Thankfully, Todd is long since dead but Depp successfully managed to bring him back to life for this screen adaptation of the Broadway musical.
While Depp is largely known for being an actor, he does have a musical background too, so it wasn’t a complete surprise when he was cast as the throat-cutting barber.
He earned his third Oscar nomination for his exuberant and macabre performance but once again, he failed to win. Daniel Day-Lewis won for There Will Be Blood, which is kind of ironic, as there was a lot more blood flying around in Tim Burton’s gruesomely grotesque musical.
Black Mass (2015)
In his long and varied career, Depp has mostly played hero types so it’s little wonder that he took the opportunity to change his image and play a real-life mobster in this masterful crime drama.
The actor plays James “Whitey” Bulger, a violent criminal who worked within South Boston, who later became an FBI informant to take down a rival Mafia family that was encroaching on his turf.
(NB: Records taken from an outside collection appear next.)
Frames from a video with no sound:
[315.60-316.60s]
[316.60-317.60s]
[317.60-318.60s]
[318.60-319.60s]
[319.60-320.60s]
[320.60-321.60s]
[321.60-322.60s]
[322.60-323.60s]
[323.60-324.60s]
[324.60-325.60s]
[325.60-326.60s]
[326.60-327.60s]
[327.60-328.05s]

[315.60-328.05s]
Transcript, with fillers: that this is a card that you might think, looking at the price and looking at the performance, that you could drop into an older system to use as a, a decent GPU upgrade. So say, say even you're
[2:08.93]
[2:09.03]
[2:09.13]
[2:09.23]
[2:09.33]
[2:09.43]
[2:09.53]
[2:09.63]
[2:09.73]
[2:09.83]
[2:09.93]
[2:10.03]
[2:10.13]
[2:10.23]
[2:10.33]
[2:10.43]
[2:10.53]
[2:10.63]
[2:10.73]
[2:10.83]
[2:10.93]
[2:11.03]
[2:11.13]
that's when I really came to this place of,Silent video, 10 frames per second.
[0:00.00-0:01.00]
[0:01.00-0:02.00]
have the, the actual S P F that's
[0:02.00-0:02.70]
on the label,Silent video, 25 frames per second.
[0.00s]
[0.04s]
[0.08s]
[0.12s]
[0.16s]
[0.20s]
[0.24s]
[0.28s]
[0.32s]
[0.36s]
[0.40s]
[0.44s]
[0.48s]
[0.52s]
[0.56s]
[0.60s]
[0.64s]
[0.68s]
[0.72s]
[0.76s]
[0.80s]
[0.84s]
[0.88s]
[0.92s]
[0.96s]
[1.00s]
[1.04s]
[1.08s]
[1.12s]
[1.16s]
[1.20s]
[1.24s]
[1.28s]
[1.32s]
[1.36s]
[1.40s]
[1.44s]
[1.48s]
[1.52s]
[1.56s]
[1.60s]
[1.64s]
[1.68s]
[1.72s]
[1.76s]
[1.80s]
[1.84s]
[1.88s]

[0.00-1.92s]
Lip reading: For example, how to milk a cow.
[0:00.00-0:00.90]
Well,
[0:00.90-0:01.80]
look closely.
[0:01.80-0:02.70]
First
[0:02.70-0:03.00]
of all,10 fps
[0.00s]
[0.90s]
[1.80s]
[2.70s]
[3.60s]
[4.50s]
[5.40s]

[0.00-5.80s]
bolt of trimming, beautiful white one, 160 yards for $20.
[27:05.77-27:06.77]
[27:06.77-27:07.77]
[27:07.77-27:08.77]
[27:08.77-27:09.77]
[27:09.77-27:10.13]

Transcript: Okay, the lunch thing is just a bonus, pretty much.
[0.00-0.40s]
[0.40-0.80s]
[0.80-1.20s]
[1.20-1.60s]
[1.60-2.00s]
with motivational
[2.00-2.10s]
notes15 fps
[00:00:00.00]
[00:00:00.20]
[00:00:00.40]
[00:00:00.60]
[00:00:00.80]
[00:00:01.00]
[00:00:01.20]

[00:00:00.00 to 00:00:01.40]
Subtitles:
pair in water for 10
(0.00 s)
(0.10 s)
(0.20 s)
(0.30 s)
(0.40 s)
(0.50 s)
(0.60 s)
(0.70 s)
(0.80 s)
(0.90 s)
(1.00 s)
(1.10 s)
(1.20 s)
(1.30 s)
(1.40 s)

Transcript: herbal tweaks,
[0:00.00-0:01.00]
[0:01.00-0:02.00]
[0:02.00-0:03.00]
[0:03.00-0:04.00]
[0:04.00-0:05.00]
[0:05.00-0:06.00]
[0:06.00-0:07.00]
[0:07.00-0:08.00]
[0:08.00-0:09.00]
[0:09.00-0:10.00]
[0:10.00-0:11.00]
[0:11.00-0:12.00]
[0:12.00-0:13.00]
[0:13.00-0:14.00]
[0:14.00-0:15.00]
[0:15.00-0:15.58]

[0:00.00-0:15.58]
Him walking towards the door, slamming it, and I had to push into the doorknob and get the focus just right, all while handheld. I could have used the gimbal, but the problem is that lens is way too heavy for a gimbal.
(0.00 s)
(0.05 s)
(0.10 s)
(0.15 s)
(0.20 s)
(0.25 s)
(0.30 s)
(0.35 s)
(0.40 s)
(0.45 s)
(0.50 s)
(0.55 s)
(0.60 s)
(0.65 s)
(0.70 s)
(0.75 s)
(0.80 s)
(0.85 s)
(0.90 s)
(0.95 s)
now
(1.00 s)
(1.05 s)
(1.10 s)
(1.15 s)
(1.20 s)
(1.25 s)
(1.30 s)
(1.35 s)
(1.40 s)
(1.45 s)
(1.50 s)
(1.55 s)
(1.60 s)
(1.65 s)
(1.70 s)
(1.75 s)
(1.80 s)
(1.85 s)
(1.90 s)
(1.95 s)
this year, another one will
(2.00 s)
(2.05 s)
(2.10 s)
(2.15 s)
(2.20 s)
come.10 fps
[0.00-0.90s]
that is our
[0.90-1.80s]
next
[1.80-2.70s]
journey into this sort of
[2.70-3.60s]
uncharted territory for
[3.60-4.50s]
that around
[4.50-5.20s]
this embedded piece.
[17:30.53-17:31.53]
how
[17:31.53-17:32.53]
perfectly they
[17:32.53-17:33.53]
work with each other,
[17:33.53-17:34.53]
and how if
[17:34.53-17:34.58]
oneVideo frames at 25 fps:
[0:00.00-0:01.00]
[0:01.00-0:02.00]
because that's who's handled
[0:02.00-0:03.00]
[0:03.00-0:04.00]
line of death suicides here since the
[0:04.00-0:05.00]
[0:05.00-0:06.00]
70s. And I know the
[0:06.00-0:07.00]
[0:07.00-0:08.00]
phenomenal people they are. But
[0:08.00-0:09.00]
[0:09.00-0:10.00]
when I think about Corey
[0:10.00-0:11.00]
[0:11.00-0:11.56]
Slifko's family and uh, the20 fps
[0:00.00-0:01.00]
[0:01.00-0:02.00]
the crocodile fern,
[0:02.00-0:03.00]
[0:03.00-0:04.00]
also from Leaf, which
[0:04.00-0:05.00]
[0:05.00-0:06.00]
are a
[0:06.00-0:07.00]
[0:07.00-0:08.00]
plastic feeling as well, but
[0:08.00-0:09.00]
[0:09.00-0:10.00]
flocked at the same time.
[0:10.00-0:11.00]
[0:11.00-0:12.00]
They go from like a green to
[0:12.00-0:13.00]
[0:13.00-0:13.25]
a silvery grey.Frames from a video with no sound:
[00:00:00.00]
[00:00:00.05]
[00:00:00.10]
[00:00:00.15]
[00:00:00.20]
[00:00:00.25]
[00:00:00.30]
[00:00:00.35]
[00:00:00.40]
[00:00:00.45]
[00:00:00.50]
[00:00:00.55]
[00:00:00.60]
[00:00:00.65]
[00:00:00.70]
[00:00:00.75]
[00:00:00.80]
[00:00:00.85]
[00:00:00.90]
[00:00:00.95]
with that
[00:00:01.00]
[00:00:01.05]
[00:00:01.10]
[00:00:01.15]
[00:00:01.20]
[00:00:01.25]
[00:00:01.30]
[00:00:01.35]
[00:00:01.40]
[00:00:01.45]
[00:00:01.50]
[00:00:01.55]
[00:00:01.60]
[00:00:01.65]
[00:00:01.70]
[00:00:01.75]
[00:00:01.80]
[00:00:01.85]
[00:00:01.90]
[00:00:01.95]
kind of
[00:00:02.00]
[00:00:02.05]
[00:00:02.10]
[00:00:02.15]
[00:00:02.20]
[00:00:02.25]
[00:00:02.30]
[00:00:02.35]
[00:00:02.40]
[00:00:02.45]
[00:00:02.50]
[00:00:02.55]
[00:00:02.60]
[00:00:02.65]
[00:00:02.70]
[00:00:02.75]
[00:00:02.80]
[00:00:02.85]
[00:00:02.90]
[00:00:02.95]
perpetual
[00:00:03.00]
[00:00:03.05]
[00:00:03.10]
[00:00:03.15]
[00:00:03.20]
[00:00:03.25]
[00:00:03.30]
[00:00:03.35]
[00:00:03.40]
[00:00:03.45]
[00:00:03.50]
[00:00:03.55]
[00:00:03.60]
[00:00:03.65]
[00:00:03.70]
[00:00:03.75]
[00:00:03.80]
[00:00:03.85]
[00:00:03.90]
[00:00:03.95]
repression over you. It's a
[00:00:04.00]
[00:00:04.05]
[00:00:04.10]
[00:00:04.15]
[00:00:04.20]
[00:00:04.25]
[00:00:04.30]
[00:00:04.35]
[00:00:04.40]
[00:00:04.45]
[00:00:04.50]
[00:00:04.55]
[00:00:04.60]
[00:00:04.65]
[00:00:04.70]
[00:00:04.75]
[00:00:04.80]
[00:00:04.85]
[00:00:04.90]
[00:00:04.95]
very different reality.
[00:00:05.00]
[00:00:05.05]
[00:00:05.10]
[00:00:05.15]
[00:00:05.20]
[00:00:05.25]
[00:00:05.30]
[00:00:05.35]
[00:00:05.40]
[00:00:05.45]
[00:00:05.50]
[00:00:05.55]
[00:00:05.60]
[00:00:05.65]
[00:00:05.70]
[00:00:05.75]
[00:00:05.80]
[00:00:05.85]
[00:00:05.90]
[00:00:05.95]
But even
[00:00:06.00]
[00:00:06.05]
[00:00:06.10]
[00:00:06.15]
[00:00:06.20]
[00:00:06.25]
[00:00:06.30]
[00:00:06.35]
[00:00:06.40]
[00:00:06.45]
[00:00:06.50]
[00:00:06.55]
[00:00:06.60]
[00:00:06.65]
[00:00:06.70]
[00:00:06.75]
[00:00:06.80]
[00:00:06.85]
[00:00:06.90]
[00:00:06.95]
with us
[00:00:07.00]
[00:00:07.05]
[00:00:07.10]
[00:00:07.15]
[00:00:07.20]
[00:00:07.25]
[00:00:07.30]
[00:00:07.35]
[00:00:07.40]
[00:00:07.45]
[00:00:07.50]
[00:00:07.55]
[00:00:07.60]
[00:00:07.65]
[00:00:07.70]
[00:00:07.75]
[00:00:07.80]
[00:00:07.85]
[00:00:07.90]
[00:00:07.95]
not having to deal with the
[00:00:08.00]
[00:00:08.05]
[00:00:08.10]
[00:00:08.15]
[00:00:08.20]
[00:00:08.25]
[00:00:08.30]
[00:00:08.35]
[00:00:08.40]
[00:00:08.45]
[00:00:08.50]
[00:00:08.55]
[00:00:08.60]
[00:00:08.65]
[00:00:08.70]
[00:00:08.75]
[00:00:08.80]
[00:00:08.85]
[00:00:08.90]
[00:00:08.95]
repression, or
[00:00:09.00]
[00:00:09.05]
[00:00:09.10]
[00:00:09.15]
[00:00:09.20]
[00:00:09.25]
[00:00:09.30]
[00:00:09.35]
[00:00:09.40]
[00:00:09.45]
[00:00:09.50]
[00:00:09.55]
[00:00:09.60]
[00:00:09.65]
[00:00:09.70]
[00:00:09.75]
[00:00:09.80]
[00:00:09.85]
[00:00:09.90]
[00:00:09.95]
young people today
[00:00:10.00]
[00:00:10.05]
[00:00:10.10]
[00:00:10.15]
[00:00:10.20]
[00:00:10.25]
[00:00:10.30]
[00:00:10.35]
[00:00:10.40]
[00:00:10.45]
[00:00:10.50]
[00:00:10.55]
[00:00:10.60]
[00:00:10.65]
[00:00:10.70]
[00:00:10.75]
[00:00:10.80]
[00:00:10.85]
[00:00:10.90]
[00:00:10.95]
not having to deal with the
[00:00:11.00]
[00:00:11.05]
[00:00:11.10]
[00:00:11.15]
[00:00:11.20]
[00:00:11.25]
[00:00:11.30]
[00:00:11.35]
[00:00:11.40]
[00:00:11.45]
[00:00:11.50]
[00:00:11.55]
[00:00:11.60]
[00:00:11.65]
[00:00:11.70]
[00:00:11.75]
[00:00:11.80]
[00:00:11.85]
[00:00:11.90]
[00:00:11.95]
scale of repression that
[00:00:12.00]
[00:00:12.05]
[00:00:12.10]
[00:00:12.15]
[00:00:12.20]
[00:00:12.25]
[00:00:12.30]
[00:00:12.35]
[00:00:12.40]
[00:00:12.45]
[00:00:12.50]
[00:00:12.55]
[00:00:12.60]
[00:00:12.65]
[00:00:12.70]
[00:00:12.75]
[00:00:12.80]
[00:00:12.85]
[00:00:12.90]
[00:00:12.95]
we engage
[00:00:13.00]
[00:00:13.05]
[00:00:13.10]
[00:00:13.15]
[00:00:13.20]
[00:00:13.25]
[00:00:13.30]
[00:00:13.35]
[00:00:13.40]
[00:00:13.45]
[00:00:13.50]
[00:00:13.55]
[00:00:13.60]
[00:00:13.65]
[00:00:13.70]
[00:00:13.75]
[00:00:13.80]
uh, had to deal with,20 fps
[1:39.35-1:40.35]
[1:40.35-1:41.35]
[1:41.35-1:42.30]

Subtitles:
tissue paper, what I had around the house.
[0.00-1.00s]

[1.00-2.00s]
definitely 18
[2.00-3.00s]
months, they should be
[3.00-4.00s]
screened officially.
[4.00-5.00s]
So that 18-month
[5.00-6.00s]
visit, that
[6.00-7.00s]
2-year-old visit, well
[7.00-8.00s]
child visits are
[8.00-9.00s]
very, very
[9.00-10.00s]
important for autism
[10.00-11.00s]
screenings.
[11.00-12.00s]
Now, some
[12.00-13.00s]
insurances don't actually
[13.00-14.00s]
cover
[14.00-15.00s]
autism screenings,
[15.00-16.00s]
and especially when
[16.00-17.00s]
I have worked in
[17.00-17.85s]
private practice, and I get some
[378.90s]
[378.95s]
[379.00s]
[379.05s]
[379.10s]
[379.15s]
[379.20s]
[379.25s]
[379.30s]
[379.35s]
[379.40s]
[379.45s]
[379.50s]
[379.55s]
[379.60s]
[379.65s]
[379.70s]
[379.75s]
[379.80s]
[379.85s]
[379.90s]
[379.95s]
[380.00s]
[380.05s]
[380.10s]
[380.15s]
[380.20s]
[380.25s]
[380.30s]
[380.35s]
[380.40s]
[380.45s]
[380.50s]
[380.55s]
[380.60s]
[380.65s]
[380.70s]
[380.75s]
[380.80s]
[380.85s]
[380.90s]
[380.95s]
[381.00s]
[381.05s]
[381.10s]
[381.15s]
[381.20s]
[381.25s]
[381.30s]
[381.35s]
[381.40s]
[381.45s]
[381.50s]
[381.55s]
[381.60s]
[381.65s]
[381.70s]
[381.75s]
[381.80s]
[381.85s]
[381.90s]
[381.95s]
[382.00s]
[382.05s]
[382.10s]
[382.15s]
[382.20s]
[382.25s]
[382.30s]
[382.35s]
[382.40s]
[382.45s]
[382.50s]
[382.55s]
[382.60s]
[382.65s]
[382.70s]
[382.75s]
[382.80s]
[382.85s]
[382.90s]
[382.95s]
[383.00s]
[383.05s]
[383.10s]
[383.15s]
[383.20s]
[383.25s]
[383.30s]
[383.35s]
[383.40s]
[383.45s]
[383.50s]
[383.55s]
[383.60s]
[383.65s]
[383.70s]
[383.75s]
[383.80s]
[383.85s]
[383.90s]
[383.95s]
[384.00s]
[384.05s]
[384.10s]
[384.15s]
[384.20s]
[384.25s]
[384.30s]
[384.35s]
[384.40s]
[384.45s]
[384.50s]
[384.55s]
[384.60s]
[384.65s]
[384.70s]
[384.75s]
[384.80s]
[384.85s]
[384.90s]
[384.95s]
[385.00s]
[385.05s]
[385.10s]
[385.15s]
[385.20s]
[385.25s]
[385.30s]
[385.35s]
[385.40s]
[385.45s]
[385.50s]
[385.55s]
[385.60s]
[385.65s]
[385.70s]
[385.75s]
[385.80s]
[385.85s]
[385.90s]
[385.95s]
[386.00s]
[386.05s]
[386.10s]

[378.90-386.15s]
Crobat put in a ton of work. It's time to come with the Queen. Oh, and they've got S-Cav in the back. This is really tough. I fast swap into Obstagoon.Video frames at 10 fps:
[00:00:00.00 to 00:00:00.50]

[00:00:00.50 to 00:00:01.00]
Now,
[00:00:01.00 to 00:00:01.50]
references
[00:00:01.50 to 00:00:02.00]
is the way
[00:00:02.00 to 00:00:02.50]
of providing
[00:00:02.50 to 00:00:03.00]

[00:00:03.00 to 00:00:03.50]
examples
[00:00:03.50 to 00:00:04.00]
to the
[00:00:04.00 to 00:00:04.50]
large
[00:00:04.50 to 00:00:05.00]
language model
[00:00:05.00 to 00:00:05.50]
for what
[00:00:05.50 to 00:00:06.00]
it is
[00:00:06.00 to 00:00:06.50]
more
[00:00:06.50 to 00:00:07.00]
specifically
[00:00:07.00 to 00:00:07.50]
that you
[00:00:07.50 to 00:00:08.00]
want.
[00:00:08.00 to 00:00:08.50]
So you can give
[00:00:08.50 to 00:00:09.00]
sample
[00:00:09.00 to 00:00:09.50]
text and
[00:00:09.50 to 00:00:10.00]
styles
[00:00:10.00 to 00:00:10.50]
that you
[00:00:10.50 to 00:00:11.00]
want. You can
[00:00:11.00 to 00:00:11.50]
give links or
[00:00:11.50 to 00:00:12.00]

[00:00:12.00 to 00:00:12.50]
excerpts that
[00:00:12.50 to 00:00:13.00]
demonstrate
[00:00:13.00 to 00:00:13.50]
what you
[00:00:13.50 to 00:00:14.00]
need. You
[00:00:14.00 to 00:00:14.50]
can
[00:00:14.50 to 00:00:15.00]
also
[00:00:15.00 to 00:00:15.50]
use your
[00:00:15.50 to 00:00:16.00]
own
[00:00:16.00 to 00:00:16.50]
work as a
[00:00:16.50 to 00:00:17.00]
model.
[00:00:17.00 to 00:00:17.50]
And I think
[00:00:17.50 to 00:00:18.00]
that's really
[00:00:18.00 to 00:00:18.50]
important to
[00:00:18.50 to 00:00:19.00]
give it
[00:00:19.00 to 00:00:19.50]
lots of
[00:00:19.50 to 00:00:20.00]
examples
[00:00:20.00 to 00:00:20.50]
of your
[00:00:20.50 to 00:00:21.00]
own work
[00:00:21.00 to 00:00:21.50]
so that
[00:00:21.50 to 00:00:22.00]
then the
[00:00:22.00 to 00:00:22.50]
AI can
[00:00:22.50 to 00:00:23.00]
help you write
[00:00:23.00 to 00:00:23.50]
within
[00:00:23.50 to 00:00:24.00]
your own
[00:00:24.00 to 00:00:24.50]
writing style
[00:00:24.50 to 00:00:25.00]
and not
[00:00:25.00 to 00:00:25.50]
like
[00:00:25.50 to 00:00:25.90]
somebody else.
Depp is almost unrecognisable here. His movie-star looks have been replaced with a mask of prosthetics but while the makeup does much to make his character look sinister, he is still able to channel Bulger’s quiet malice with his chilling performance.
After a string of flops, including Transcendence and Mortdecai, this was was the film Depp needed to make the world stand up and take notice of him again.